Infinite scrolling pages usually expose only the first batch of records in the initial HTML response. Replaying the follow-up requests is the reliable way to collect full product lists, timelines, or search results instead of silently missing everything loaded after the first scroll.

Most sites implement infinite scroll by calling a JSON or HTML fragment endpoint through background Fetch or XHR requests. Scrapy works best when it targets that endpoint directly, reproduces the same request shape, parses the returned payload with response.json() or selectors, and keeps requesting the next batch until the API stops returning a cursor, page number, or offset.

Current Scrapy releases use start() for initial requests, and Request.from_curl() is a practical way to turn a copied browser request into a working spider. If the endpoint depends on short-lived browser tokens, heavy fingerprinting, or rendered DOM state that cannot be reproduced as HTTP requests, move to a browser-rendering workflow instead of forcing a pure Scrapy crawl.

Steps to scrape an infinite scrolling page with Scrapy:

  1. Open the target page in a web browser.
  2. Open the browser developer tools and select the Network tab.
  3. Select the Fetch/XHR filter.
  4. Scroll until the page loads another batch of records.
  5. Select the request that returns the next batch of items.
  6. Inspect the request URL, query string, request body, and headers.

    Look for a page number, offset, cursor, after token, or a JSON body field that changes on each batch.
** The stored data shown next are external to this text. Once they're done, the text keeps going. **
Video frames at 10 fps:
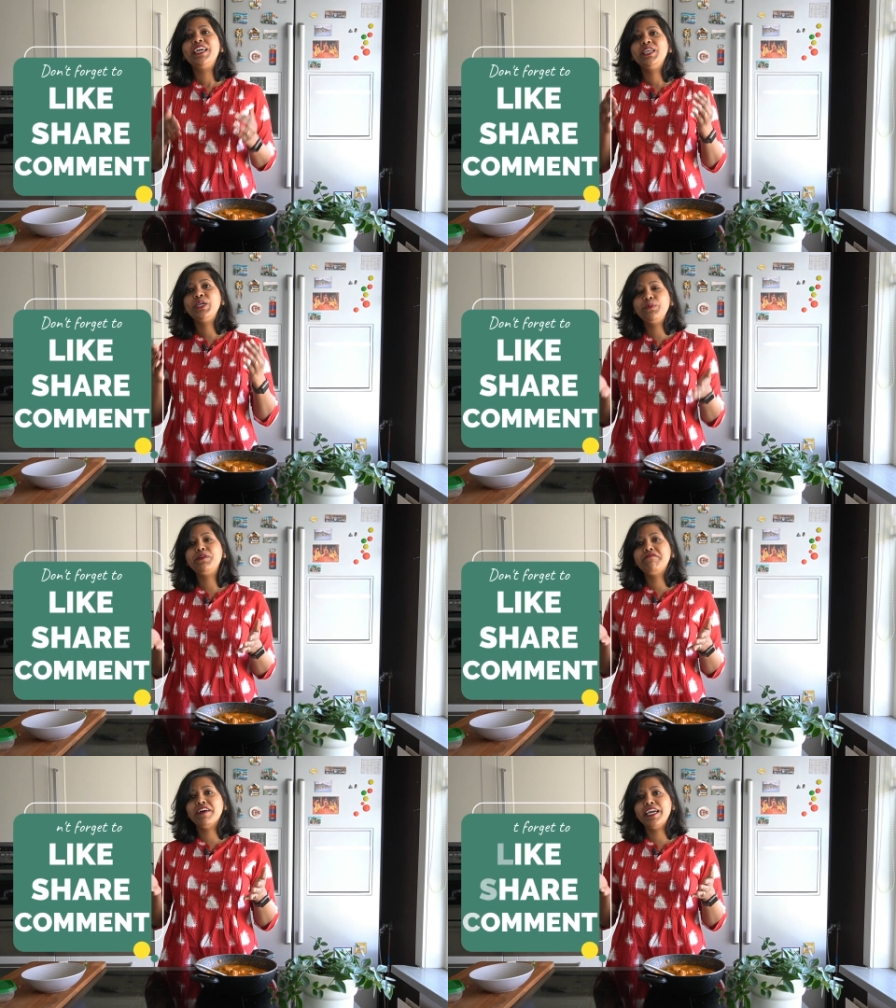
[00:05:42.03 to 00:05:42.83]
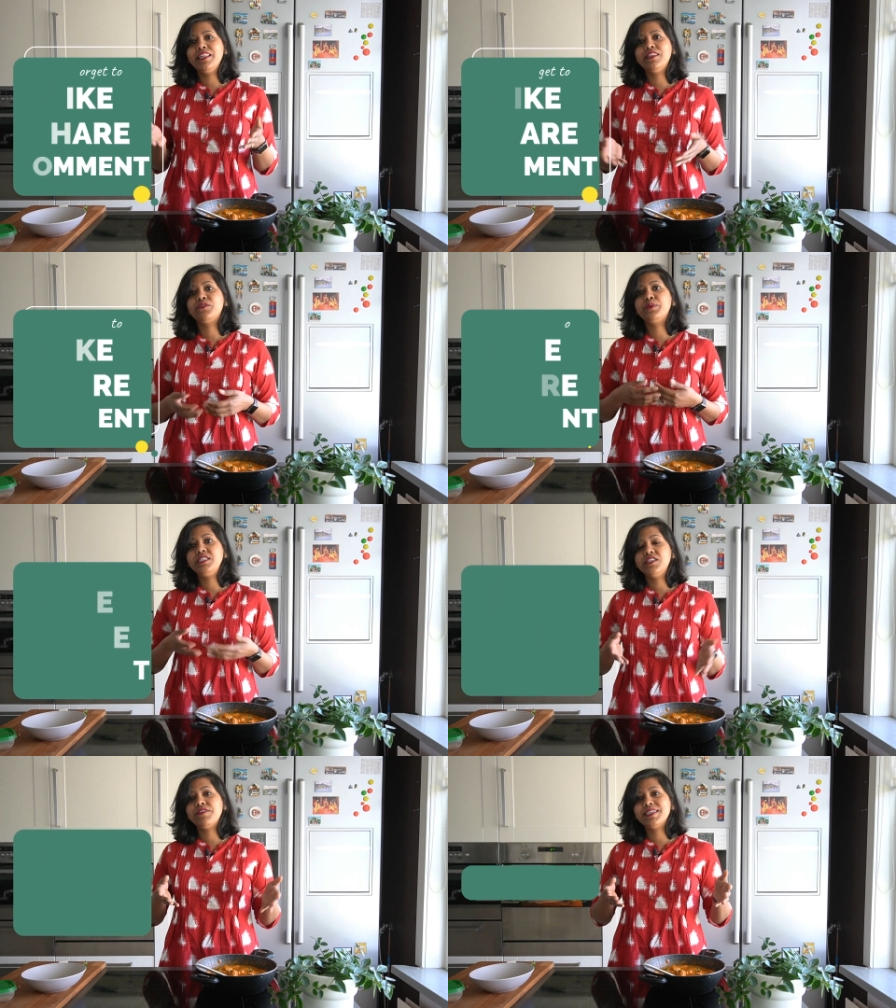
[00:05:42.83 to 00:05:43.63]
You would find the
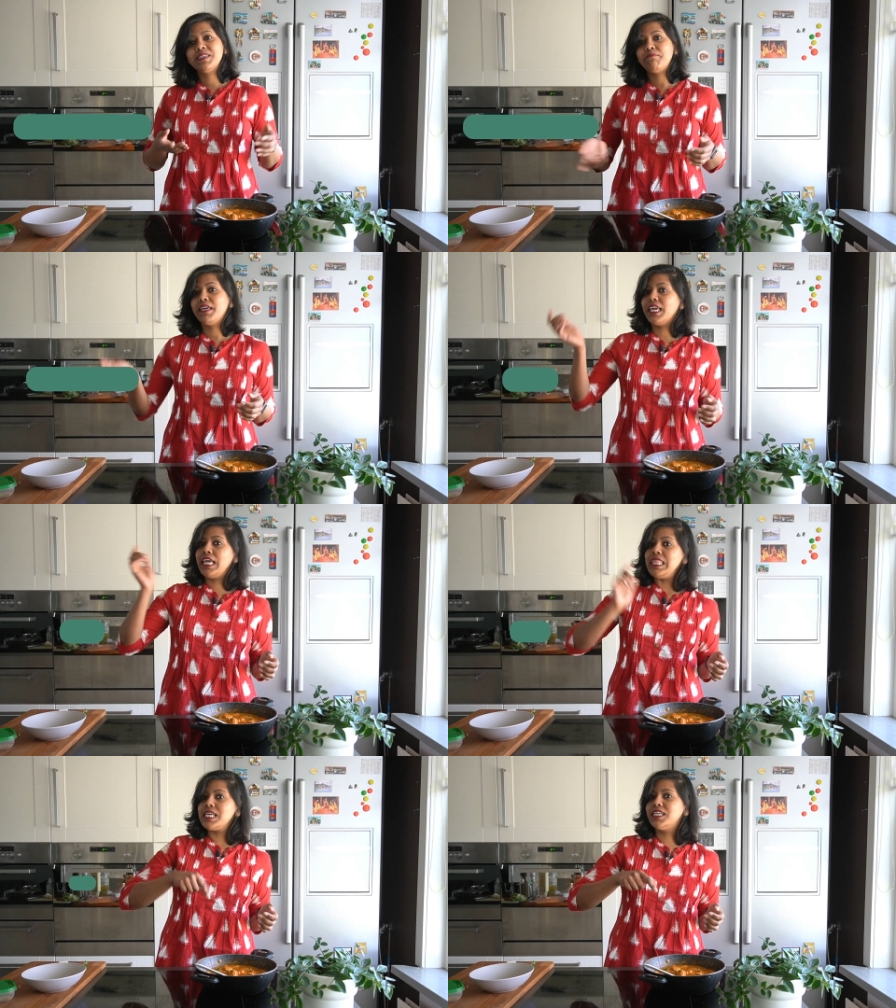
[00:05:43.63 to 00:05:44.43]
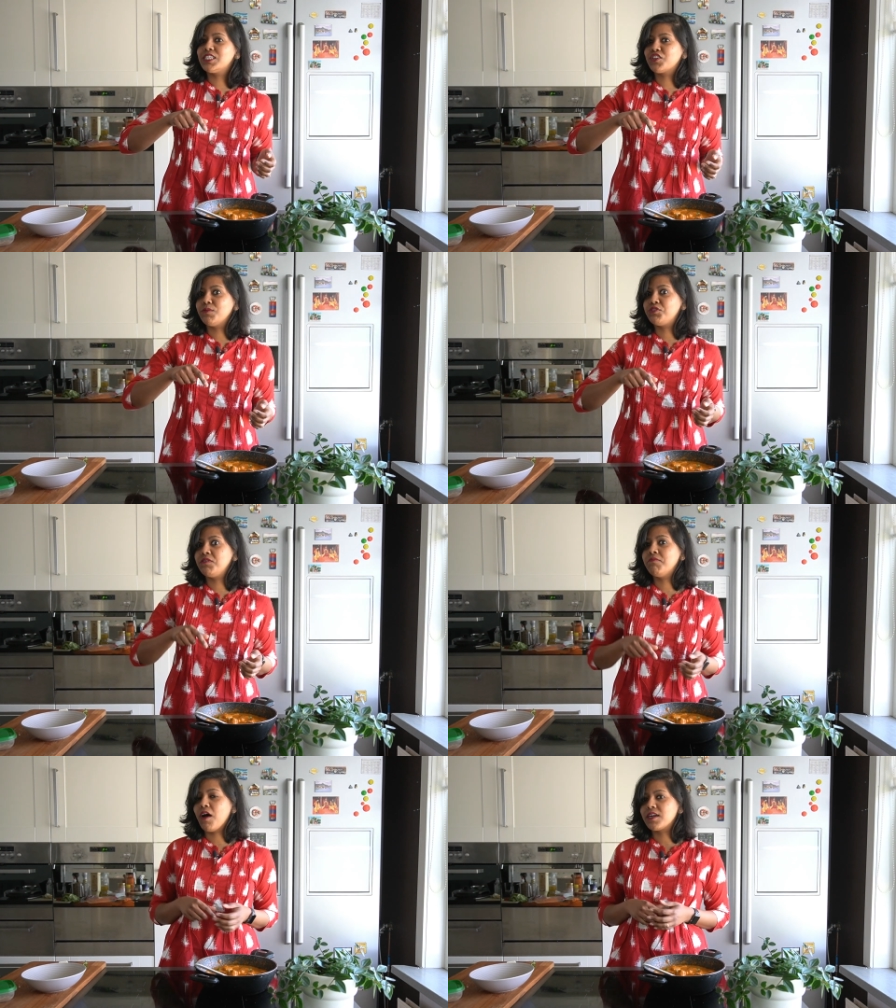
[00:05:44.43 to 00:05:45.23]
written recipe in the
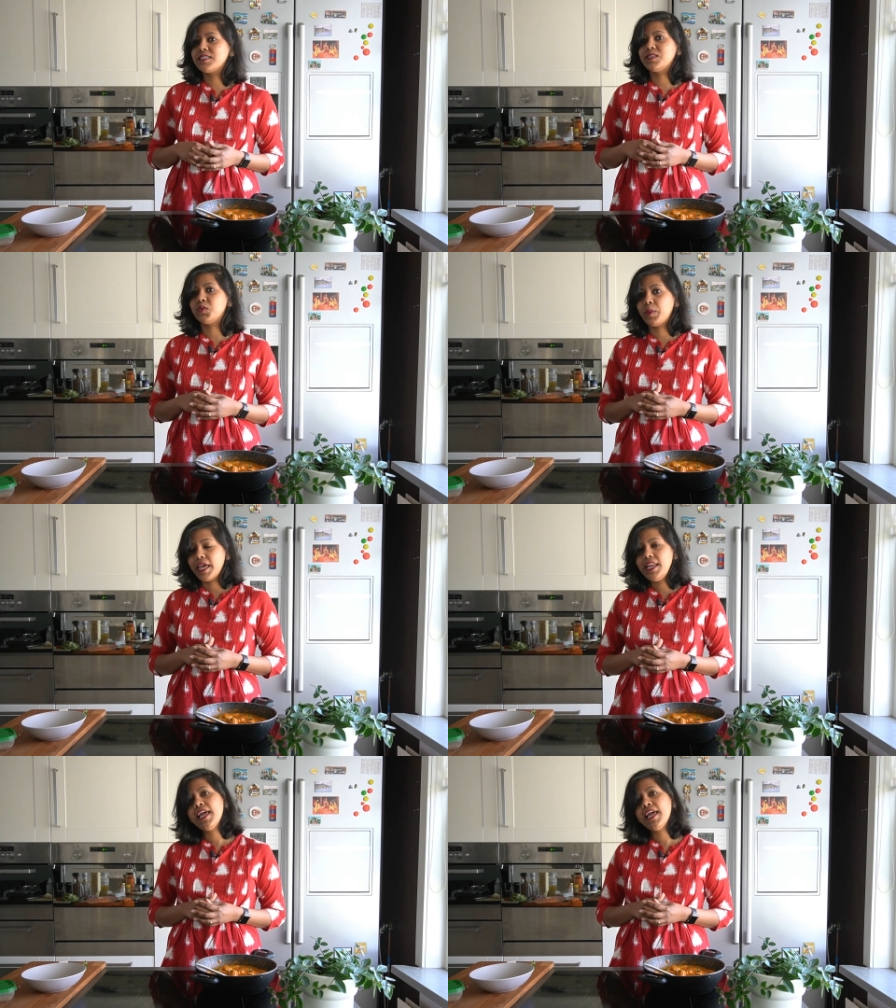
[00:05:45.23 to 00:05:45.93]
description box as well.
  7. Inspect the response payload and note the keys that hold the items and the next pagination value.

    Common keys include items, results, entries, next, and next_cursor.

  8. Copy the request via CopyCopy as cURL (bash).
  9. Create a new Scrapy project.
    $ scrapy startproject scrollfeed
    New Scrapy project 'scrollfeed', using template directory '/usr/lib/python3/dist-packages/scrapy/templates/project', created in:
        /home/user/scrollfeed
    
    You can start your first spider with:
        cd /home/user/scrollfeed
        scrapy genspider example example.com
  10. Change into the new project directory.
    $ cd scrollfeed
  11. Generate a spider for the API host used by the scrolling request.
    $ scrapy genspider feed api.example.net
    Created spider 'feed' using template 'basic' in module:
      scrollfeed.spiders.feed
  12. Edit scrollfeed/spiders/feed.py to replay the copied request and keep following the returned cursor.
    scrollfeed/spiders/feed.py
    import scrapy
     
     
    class FeedSpider(scrapy.Spider):
        name = "feed"
        allowed_domains = ["api.example.net"]
        curl_command = "curl 'https://api.example.net/feed?cursor=0' -H 'Accept: application/json' -H 'Referer: https://www.example.net/feed'"
     
        custom_settings = {
            "AUTOTHROTTLE_ENABLED": True,
            "AUTOTHROTTLE_START_DELAY": 0.25,
            "AUTOTHROTTLE_MAX_DELAY": 10.0,
            "DOWNLOAD_DELAY": 0.25,
        }
     
        async def start(self):
            yield scrapy.Request.from_curl(self.curl_command, callback=self.parse_feed)
     
        def parse_feed(self, response):
            payload = response.json()
     
            for entry in payload.get("items", []):
                yield {
                    "id": entry.get("id"),
                    "title": entry.get("title"),
                }
     
            next_cursor = payload.get("next_cursor")
            if next_cursor is None:
                return
     
            yield response.request.replace(
                url=f"https://api.example.net/feed?cursor={next_cursor}",
                callback=self.parse_feed,
            )

    Replace the copied cURL command, the allowed_domains entry, and the items/next_cursor keys to match the real endpoint. If the next token lives in a POST body instead of the URL, keep using response.request.replace() and pass an updated body= value. For spiders that must also run on Scrapy releases older than 2.13, add a matching start_requests() method for compatibility.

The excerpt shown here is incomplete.